図1 西武鉄道の新型特急「Laview」
(出所:大日本塗料)
[画像のクリックで拡大表示]
図2 Laviewの車体外装
(出所:大日本塗料)
[画像のクリックで拡大表示]

 Laviewは、現行の「ニューレッドアロー」に代わり、西武鉄道が25年ぶりに投入した新型特急車両で、建築家の妹島和世氏が内装・外装のデザインを監修した。2019年3月16日から営業運行を始める。その外装にメタリック調の塗料であるスーパーブライトNo.2000を採用した。No.2000はこれまでクルマのアルミホイールやホイールカバーなど、自動車部品の内外装品に使われていた。DNTが鉄道車両の塗料を手掛ける中で、No.2000の採用は今回が初めてという。

図3 DNTが塗料を手掛ける鉄道車両
「第9回高機能素材Week」(2018年12月5~7日、幕張メッセ)で展示した。
[画像のクリックで拡大表示]

 No.2000は、非常に細かな粒子のアルミニウム合金粒子を含んでおり、その配向をそろえるとともに、黒の下塗りの上に金属光沢塗料、透明層を重ねた3層構造となっているのが特徴。
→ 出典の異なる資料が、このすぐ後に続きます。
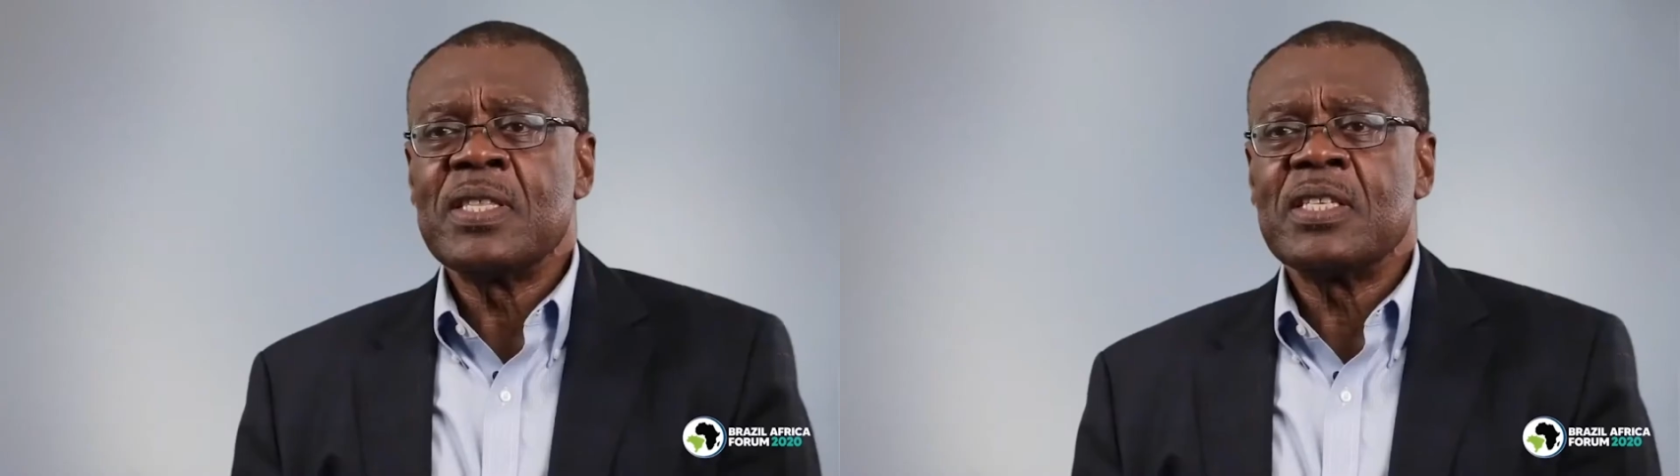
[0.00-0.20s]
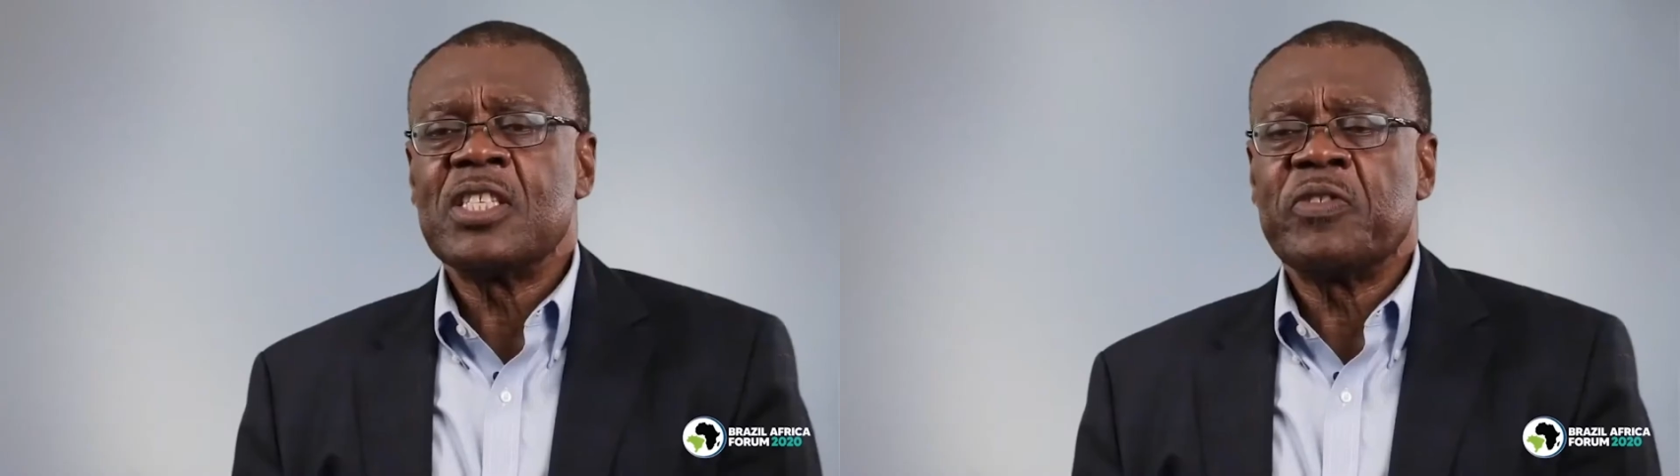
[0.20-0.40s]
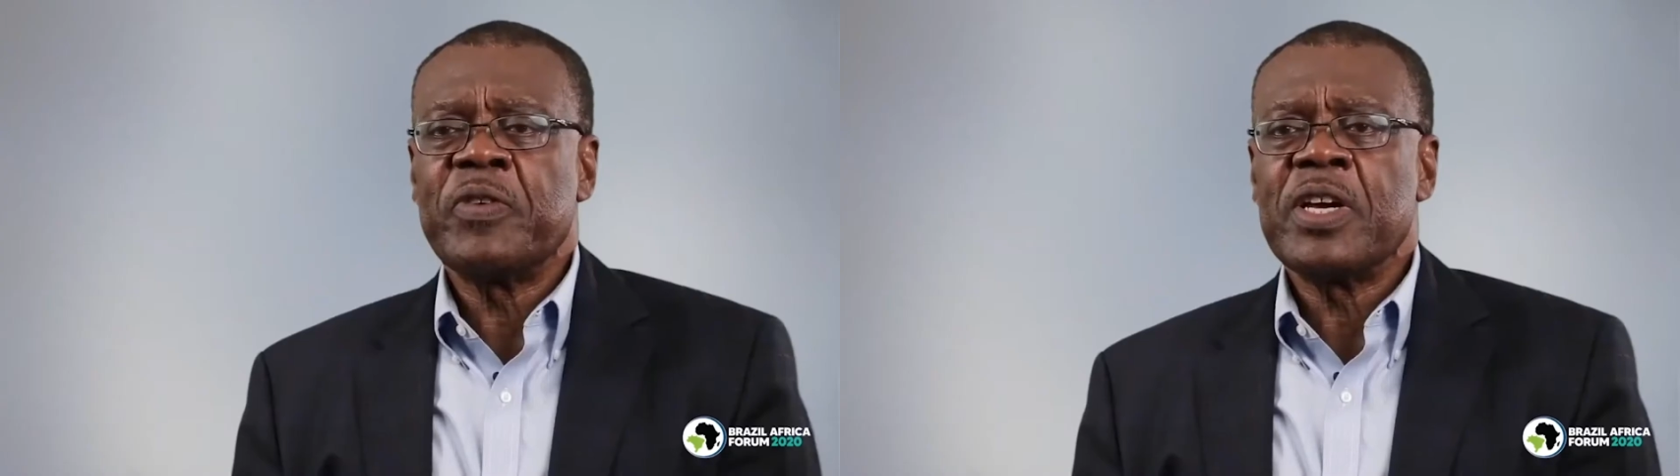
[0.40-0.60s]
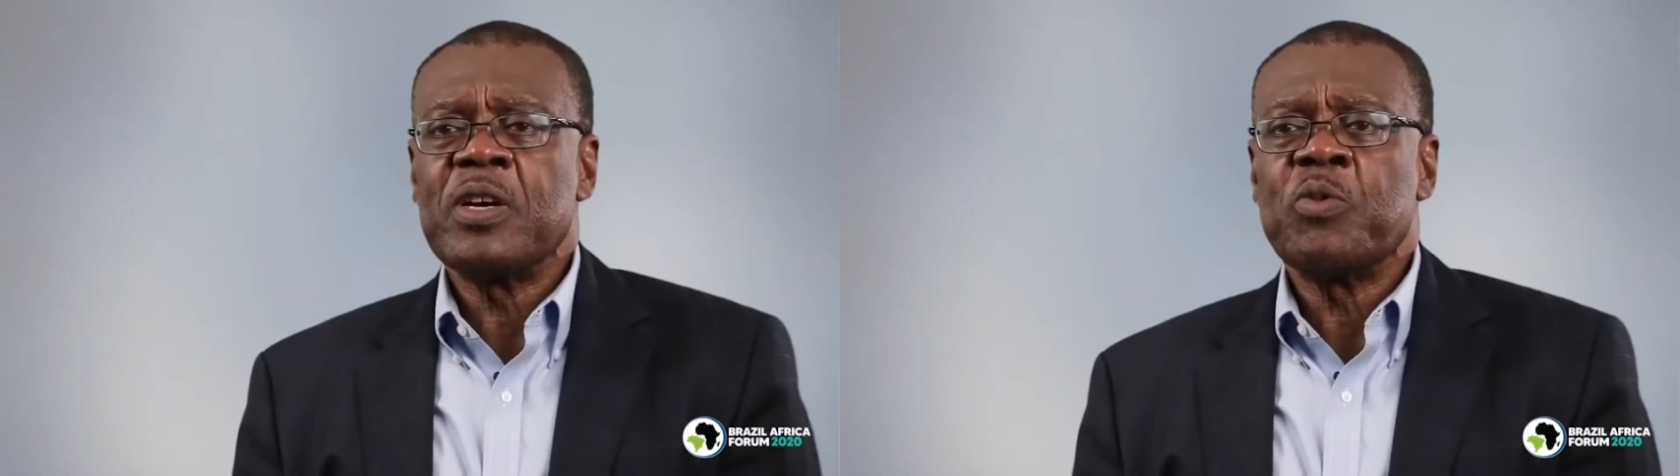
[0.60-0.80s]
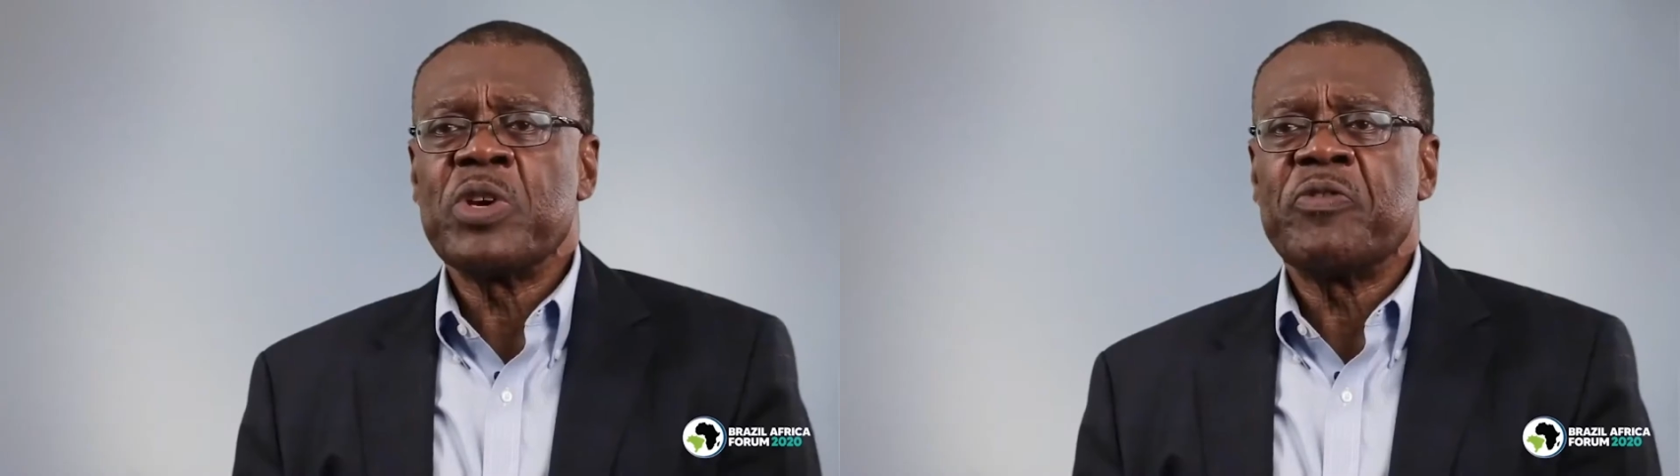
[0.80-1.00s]
In this
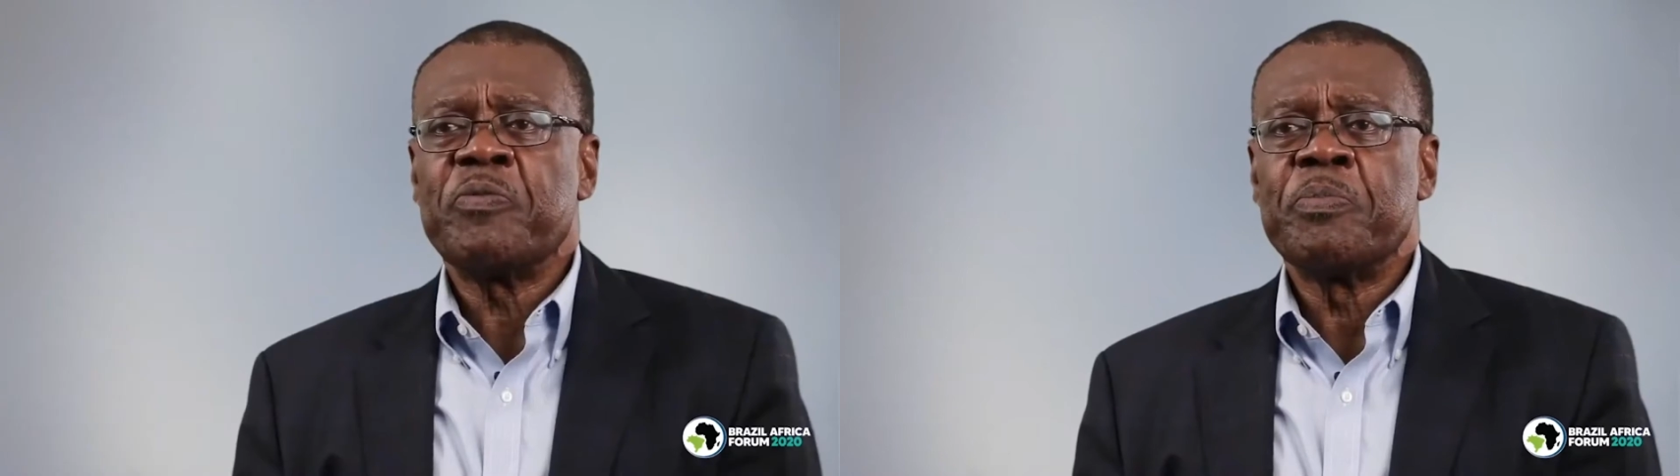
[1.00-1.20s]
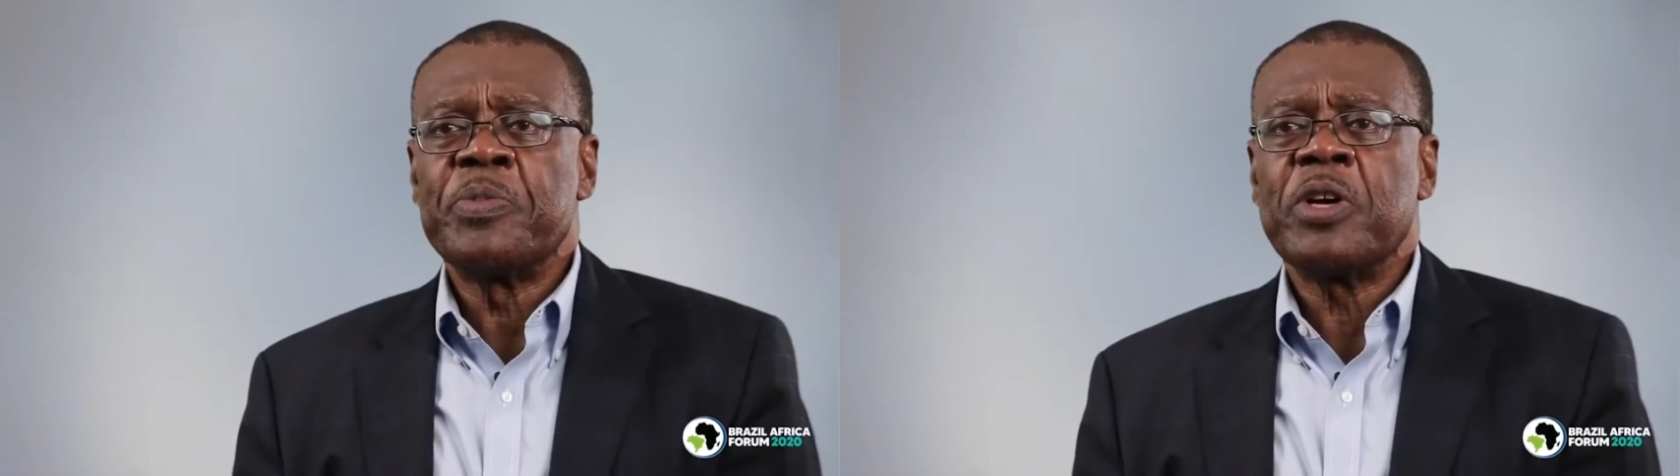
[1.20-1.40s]
sphere, we've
これにより従来の金属調塗料に比べて塗装面が平滑かつ高輝度を実現し、塗装によってクロムメッキの質感が出せるという。

図4 スーパーブライトNo.2000の塗膜
(出所:大日本塗料)
[画像のクリックで拡大表示]

 DNTは、これを機に、自動車の内外装部品に加えて弱電製品などの幅広い分野への展開を図りたいとしている。